◆ Collected data entries
┄┄┄┄┄┄┄┄┄┄┄┄┄┄┄┄┄┄┄┄

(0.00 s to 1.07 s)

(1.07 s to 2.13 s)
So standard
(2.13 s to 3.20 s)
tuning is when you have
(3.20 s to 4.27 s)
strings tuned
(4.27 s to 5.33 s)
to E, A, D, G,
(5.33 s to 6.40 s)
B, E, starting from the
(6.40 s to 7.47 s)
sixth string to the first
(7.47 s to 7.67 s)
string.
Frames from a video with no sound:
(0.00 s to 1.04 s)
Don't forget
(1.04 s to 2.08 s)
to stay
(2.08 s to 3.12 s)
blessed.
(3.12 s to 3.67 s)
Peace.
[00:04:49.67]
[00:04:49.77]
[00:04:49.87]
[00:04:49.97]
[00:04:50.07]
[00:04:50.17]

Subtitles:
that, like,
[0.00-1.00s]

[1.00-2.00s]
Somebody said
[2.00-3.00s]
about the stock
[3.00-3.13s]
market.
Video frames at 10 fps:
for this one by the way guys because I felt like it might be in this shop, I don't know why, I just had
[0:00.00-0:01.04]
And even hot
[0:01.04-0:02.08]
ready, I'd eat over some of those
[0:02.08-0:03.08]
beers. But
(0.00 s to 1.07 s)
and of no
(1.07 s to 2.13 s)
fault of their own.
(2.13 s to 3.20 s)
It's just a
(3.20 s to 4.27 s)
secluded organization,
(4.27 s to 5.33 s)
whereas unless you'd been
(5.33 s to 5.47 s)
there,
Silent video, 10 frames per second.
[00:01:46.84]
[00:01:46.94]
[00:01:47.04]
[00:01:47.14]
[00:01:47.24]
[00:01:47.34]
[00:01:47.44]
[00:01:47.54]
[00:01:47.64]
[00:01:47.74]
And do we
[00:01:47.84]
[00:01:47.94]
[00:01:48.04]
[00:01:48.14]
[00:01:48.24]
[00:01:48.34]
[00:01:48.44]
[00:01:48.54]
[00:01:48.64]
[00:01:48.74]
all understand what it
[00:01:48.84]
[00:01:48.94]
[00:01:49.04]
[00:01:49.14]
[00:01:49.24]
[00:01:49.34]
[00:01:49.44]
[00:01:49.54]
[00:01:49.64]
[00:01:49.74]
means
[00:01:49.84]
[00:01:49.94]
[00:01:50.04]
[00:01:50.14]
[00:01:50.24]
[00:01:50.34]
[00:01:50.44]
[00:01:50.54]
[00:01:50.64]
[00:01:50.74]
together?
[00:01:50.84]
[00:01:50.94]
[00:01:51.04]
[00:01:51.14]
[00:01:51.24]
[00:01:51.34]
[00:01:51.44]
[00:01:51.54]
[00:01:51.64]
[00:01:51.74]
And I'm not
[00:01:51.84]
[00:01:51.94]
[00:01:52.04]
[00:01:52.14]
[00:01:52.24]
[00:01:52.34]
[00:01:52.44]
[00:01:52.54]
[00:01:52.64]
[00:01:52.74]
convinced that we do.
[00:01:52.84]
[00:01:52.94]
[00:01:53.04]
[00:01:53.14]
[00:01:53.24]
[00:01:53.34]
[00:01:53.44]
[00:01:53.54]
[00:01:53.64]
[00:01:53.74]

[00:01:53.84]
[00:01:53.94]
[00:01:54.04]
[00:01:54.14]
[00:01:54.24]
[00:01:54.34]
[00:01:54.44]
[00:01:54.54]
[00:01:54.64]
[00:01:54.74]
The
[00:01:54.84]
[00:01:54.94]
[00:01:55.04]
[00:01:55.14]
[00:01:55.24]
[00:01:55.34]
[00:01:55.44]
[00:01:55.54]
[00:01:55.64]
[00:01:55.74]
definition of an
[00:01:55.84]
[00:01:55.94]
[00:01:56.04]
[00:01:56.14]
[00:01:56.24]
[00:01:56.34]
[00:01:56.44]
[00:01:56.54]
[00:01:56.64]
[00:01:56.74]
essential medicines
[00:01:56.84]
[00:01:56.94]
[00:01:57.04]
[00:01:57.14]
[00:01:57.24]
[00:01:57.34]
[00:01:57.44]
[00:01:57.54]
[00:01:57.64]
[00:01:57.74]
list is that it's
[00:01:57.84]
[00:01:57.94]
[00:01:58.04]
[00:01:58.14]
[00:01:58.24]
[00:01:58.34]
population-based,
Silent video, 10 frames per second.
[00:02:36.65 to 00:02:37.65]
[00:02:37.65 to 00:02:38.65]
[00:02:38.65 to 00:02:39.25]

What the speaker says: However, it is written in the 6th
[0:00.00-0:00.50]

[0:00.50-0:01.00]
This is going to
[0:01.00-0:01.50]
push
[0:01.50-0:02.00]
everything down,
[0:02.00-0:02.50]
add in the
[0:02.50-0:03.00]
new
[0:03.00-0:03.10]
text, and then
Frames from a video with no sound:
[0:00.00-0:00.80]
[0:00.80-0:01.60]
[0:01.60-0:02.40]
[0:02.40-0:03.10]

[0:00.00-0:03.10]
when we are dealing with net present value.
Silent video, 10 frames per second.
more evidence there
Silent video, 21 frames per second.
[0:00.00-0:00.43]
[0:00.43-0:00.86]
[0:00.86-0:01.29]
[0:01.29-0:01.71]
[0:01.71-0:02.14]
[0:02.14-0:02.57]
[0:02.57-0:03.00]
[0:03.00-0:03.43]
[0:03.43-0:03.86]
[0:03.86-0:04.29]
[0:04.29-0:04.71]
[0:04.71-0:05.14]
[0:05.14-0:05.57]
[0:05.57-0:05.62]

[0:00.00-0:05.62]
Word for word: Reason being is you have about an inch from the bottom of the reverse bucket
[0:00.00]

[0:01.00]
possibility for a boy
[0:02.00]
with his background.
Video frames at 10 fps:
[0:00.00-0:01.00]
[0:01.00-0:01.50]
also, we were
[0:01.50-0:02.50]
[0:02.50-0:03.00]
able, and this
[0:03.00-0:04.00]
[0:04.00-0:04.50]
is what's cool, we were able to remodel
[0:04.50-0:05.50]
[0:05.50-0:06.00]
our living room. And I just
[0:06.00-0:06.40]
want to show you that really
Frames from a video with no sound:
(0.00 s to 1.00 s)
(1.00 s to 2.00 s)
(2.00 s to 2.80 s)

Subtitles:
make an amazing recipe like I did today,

┄┄┄┄┄┄┄┄┄┄┄┄┄┄┄┄┄┄┄┄

◆ Work order
Word for word, restate the lines above from the line containing "[00:01:52.64]" through the line containing "[0:00.00-0:05.62]", with both included and nothing else.

◆ Solution
[00:01:52.64]
[00:01:52.74]
convinced that we do.
[00:01:52.84]
[00:01:52.94]
[00:01:53.04]
[00:01:53.14]
[00:01:53.24]
[00:01:53.34]
[00:01:53.44]
[00:01:53.54]
[00:01:53.64]
[00:01:53.74]

[00:01:53.84]
[00:01:53.94]
[00:01:54.04]
[00:01:54.14]
[00:01:54.24]
[00:01:54.34]
[00:01:54.44]
[00:01:54.54]
[00:01:54.64]
[00:01:54.74]
The
[00:01:54.84]
[00:01:54.94]
[00:01:55.04]
[00:01:55.14]
[00:01:55.24]
[00:01:55.34]
[00:01:55.44]
[00:01:55.54]
[00:01:55.64]
[00:01:55.74]
definition of an
[00:01:55.84]
[00:01:55.94]
[00:01:56.04]
[00:01:56.14]
[00:01:56.24]
[00:01:56.34]
[00:01:56.44]
[00:01:56.54]
[00:01:56.64]
[00:01:56.74]
essential medicines
[00:01:56.84]
[00:01:56.94]
[00:01:57.04]
[00:01:57.14]
[00:01:57.24]
[00:01:57.34]
[00:01:57.44]
[00:01:57.54]
[00:01:57.64]
[00:01:57.74]
list is that it's
[00:01:57.84]
[00:01:57.94]
[00:01:58.04]
[00:01:58.14]
[00:01:58.24]
[00:01:58.34]
population-based,
Silent video, 10 frames per second.
[00:02:36.65 to 00:02:37.65]
[00:02:37.65 to 00:02:38.65]
[00:02:38.65 to 00:02:39.25]

What the speaker says: However, it is written in the 6th
[0:00.00-0:00.50]

[0:00.50-0:01.00]
This is going to
[0:01.00-0:01.50]
push
[0:01.50-0:02.00]
everything down,
[0:02.00-0:02.50]
add in the
[0:02.50-0:03.00]
new
[0:03.00-0:03.10]
text, and then
Frames from a video with no sound:
[0:00.00-0:00.80]
[0:00.80-0:01.60]
[0:01.60-0:02.40]
[0:02.40-0:03.10]

[0:00.00-0:03.10]
when we are dealing with net present value.
Silent video, 10 frames per second.
more evidence there
Silent video, 21 frames per second.
[0:00.00-0:00.43]
[0:00.43-0:00.86]
[0:00.86-0:01.29]
[0:01.29-0:01.71]
[0:01.71-0:02.14]
[0:02.14-0:02.57]
[0:02.57-0:03.00]
[0:03.00-0:03.43]
[0:03.43-0:03.86]
[0:03.86-0:04.29]
[0:04.29-0:04.71]
[0:04.71-0:05.14]
[0:05.14-0:05.57]
[0:05.57-0:05.62]

[0:00.00-0:05.62]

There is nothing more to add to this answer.